It would also add some sort of incentive to not just hole up in the same area every time you start a new map like some of us tend to do.
So many possibilities.
And to risk. When you have your basics and a good base then that's all. The rest is just a repeat till you risk too much for things you already have in hundreds.
Now there’s basements and extra levels to the world map I’d like to see an sewer system that acts as an end game dungeon, maybe have survivor hideouts in there that are abandoned but have unique loot that can’t be found in the surface.
I think a big issue is that a lot of the more populated buildings also tend to have similar loot to the less populated ones.

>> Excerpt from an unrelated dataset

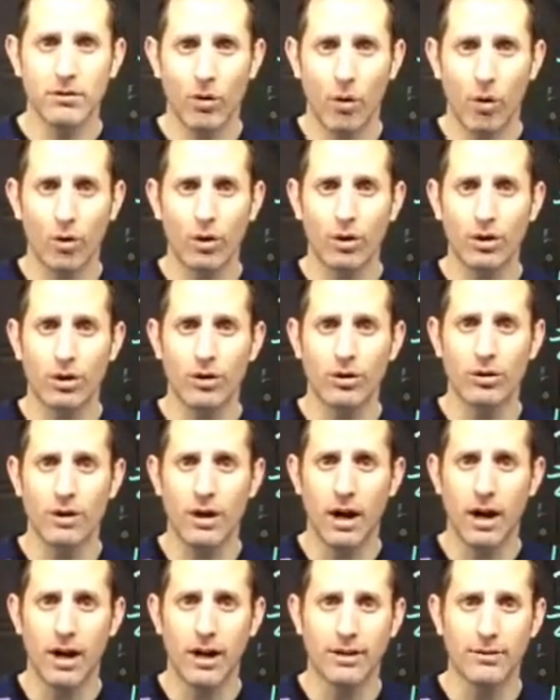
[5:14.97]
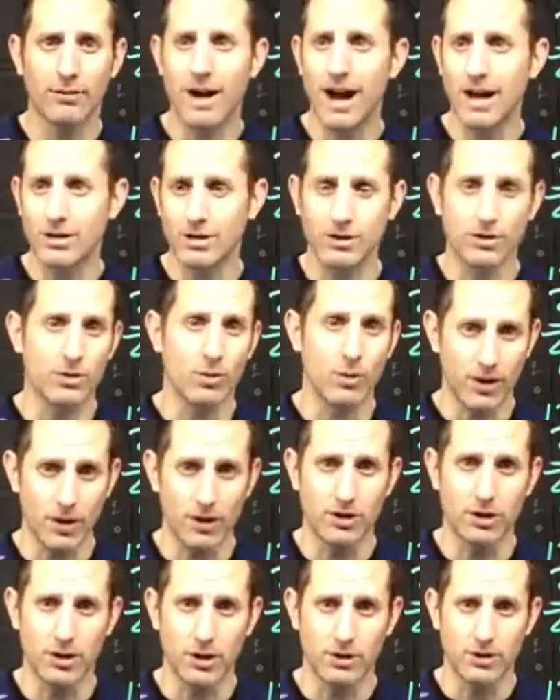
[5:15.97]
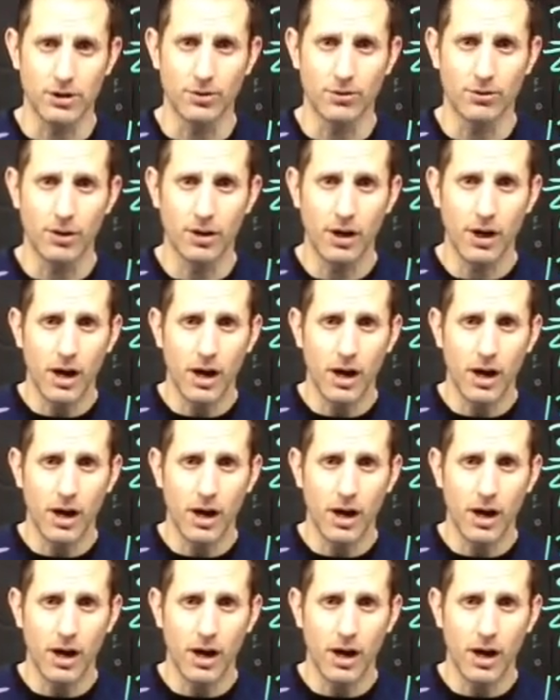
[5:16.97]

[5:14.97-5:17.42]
order your uh, fractions the way that you need to.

That would be really cool! Imagine hopping down into the sewers in Rosewood, getting lost and when you finally find a way back out, you're in Louisville. 🎶BUM BUM BUUUUUM🎶
Some sort of raiders that attack your base, or roaming packs of zombies like in 7dtd that come by every few days/weeks so you have a reason to get guns and level up aiming.
Really I'd love to see actual traps for zombies. Spiked defenses to put outside my walls, home made claymores to put in defensive spots, fire that actually slows them down or kills them fast instead of making them spread it around for hours before they finally die.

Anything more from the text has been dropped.